Le gouvernement s’inquiète de possibles émeutes dans les prochains jours en Belgique: «Je conseille à tout le monde d’y réfléchir à deux fois»

Vidéo
Annelies Verlinden
Annelies Verlinden - Belga image

«Un homme et une femme avertis en valent deux. Je conseille à tous de réfléchir à deux fois. Nos services de sécurité et la justice sont prêts à intervenir», a déclaré M. Van Quickenborne à la Chambre en réponse à des questions de Philippe Pivin (MR), Bert Moyaers (sp.a), Steven Matheï (CD&V) et Kristien Van Vaerenbergh (N-VA).

Les services de sécurité scrutent les réseaux sociaux. Ils ignorent à ce jour si les appels à semer le trouble seront suivis d’effets. Le ministre s’est toutefois félicité des réactions fermes et rapides qui, par exemple, ont permis d’interpeller un jeune homme à Turnhout (province d’Anvers).

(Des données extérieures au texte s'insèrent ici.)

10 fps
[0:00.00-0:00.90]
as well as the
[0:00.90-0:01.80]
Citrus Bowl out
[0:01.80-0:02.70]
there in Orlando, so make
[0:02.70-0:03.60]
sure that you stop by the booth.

«Ceux qui abusent de la situation pour créer le trouble seront poursuivis et se verront présenter la facture», a-t-il ajouté.

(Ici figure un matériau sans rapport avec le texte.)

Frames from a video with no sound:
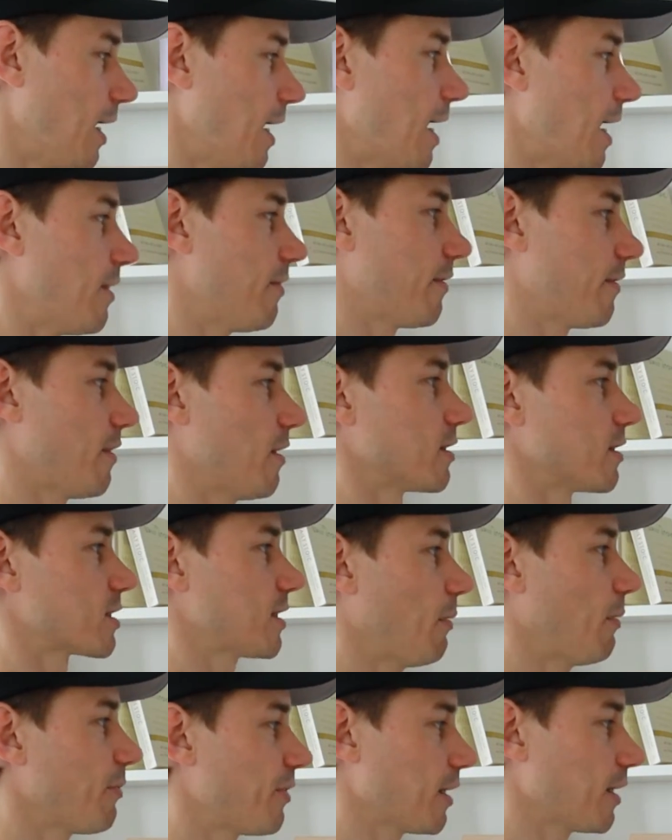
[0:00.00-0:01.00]
and then
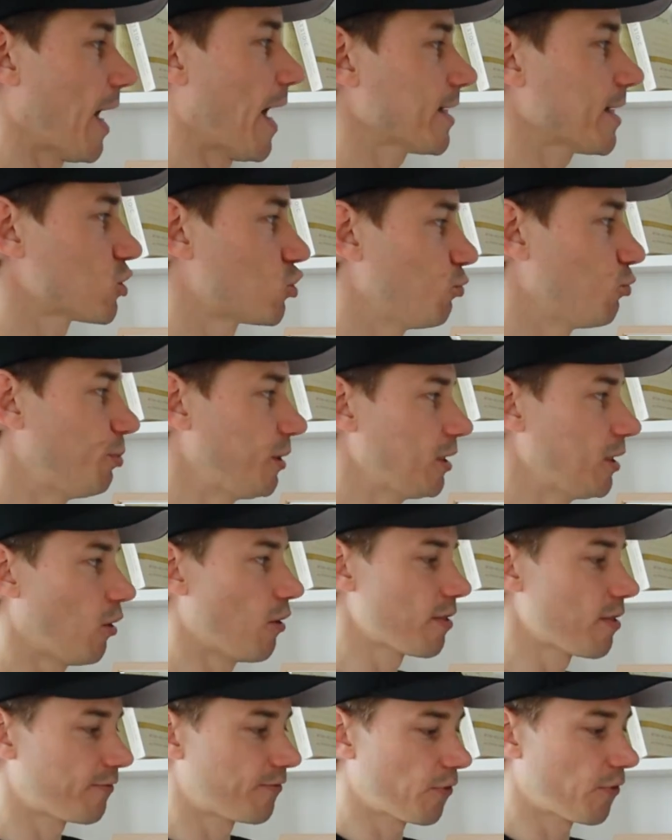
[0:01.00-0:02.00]
something has to be
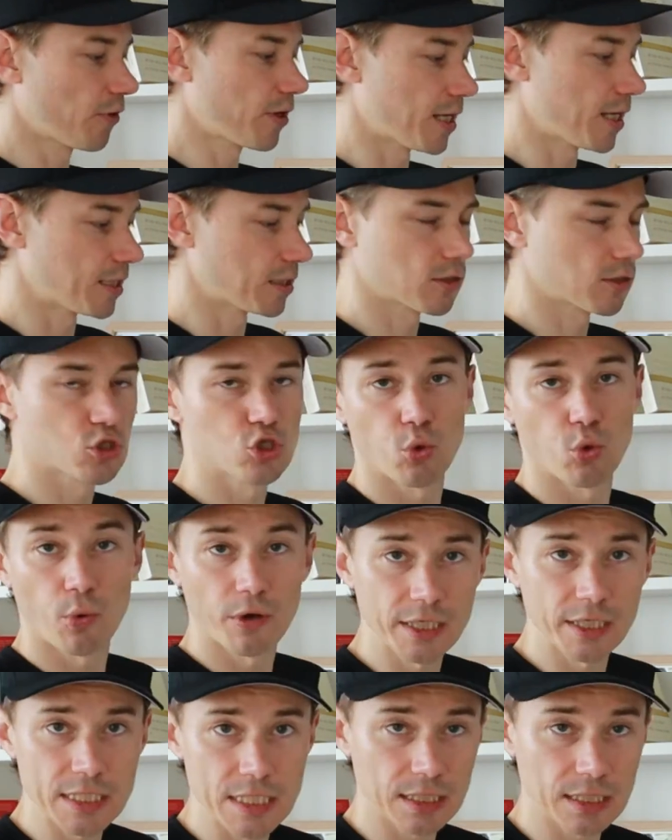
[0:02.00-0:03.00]
on the front end. So what
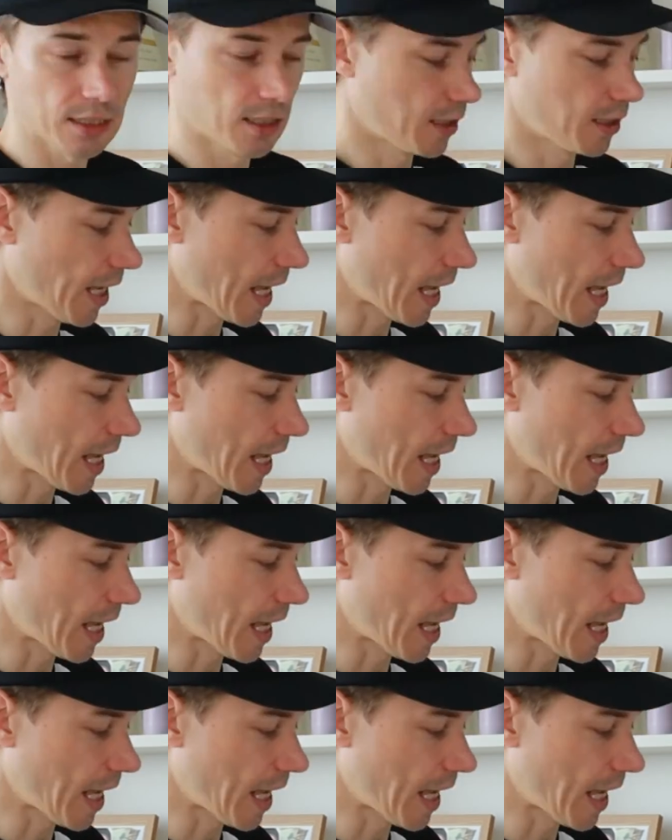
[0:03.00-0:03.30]
is it?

Le sp.a a plaidé pour une interdiction de toutes les manifestations. «Ce serait un signal très important», a souligné M. Moyaers. La ministre de l’Intérieur n’a pas l’intention d’aller aussi loin. «Ce n’est pas à moi d’interdire toutes les manifestations au niveau local», a-t-elle fait remarquer. Mercredi, elle a toutefois rappelé aux bourgmestres les conditions auxquelles devaient satisfaire les manifestations: statiques, un maximum de 100 personnes et dans le respect des mesures de protection sanitaire. Elle a par ailleurs offert le soutien de la police fédérale aux communes.

«Nos services de police sont prêts et disponibles 24h/24», a-t-elle assuré à son tour.

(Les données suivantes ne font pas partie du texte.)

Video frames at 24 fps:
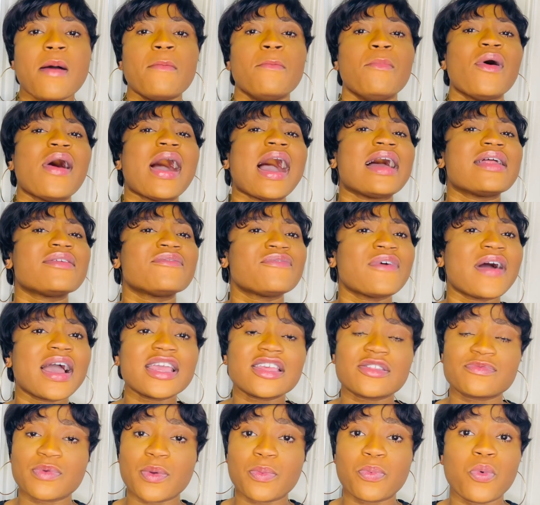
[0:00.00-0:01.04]
but I
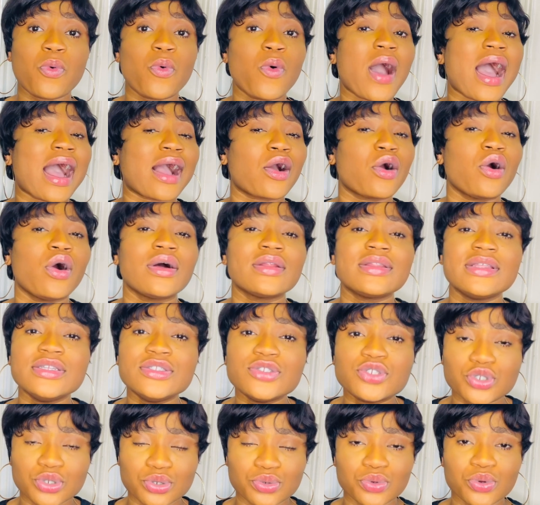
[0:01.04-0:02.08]
advise people, according
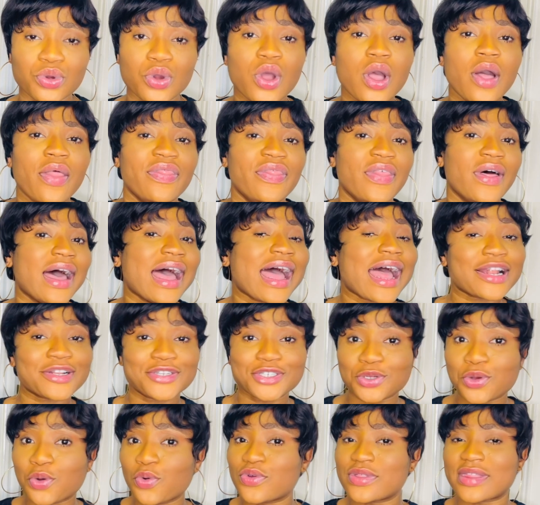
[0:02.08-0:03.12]
to the
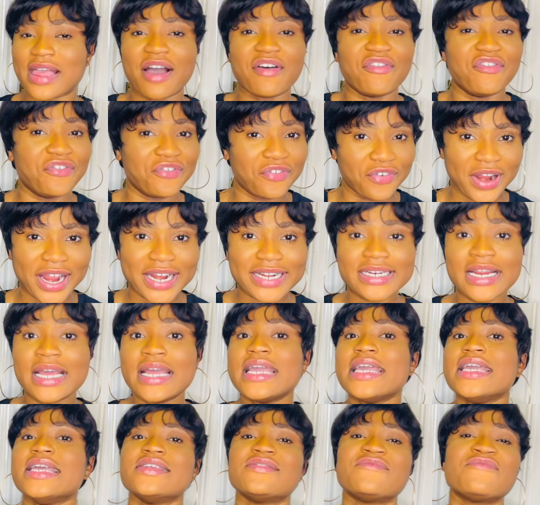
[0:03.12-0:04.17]
articles I've read,
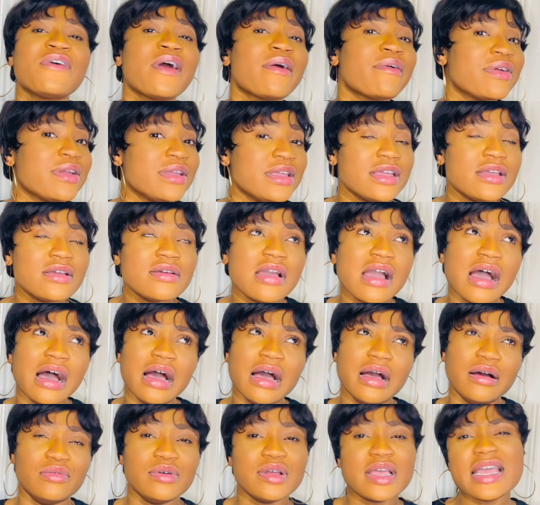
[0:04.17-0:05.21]
is very
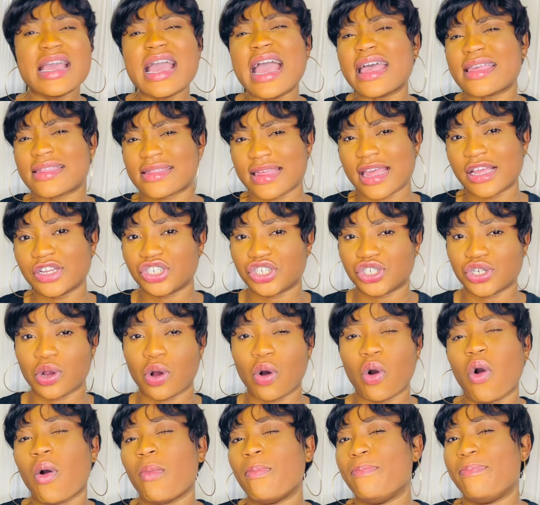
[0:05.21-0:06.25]
essential
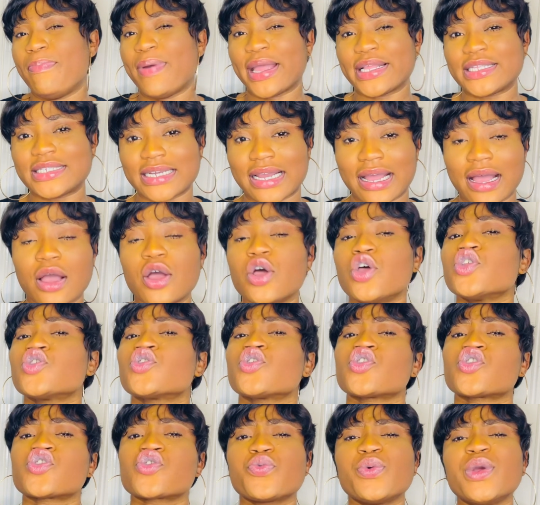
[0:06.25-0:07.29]
or better
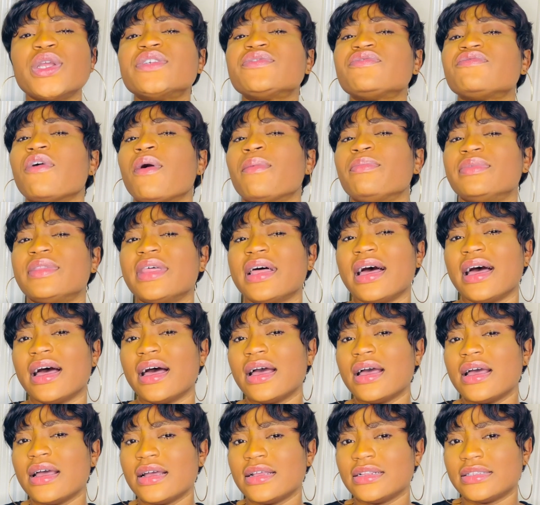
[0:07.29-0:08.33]
to switch from the
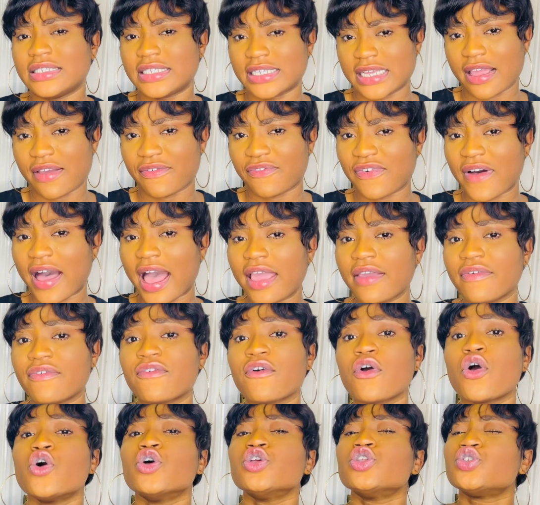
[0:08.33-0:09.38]
tier 5
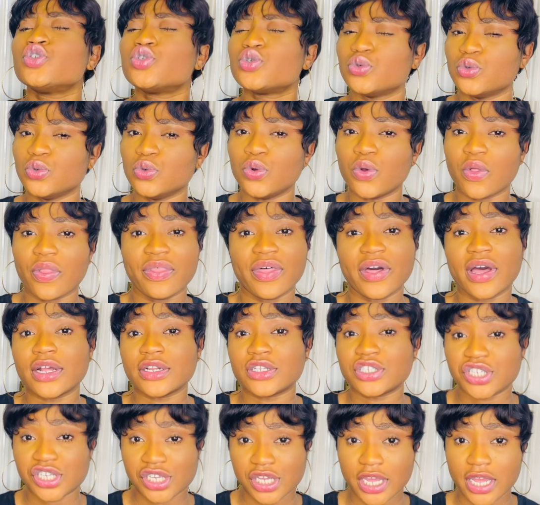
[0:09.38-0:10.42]
to the
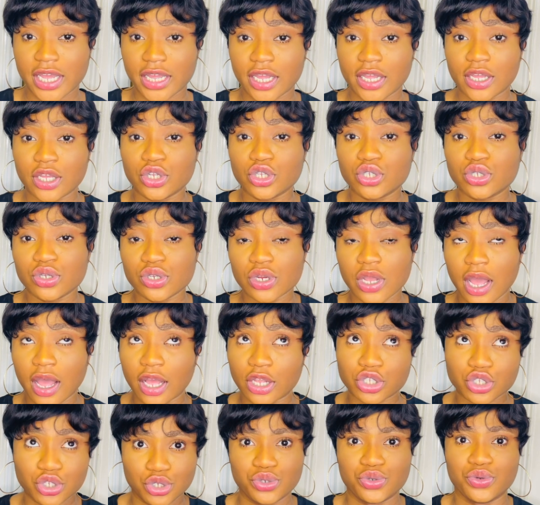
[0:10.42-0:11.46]
tier
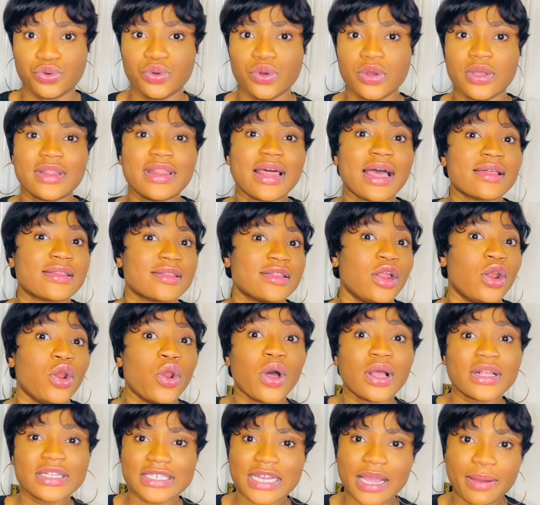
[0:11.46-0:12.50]
2. That's the
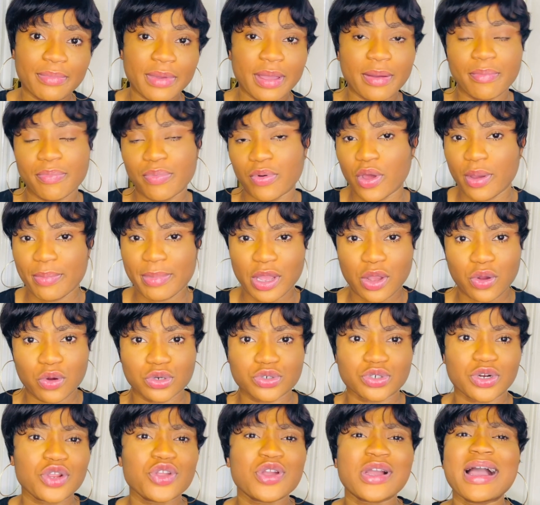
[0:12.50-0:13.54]
long-term employment
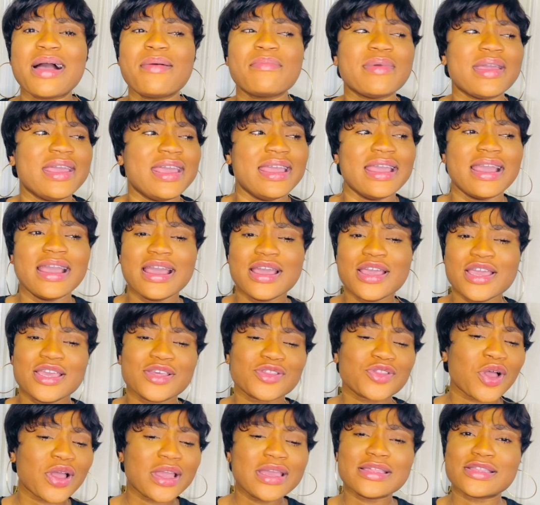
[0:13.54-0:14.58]
contract. It's
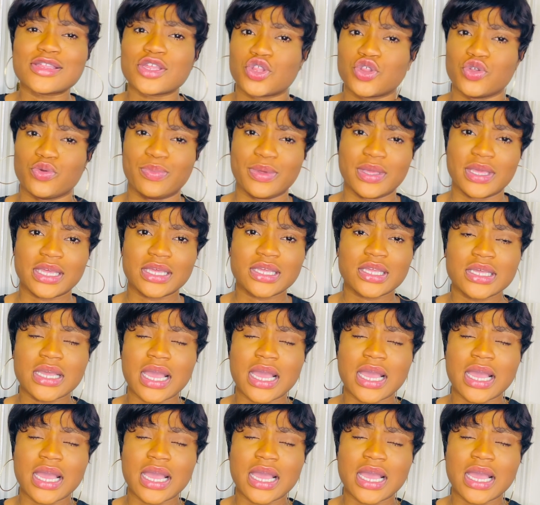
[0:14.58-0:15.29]
not easy to be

Vendredi, la Ville de Bruxelles avait interdit une manifestation contre les violences policières prévue dimanche. Un rassemblement a toutefois eu lieu qui a dégénéré au moment de la dispersion. «On ne peut prendre le risque de nouveaux désordres», a averti Philippe Pivin (MR) qui a mis en garde contre les marques d’intérêt détectées.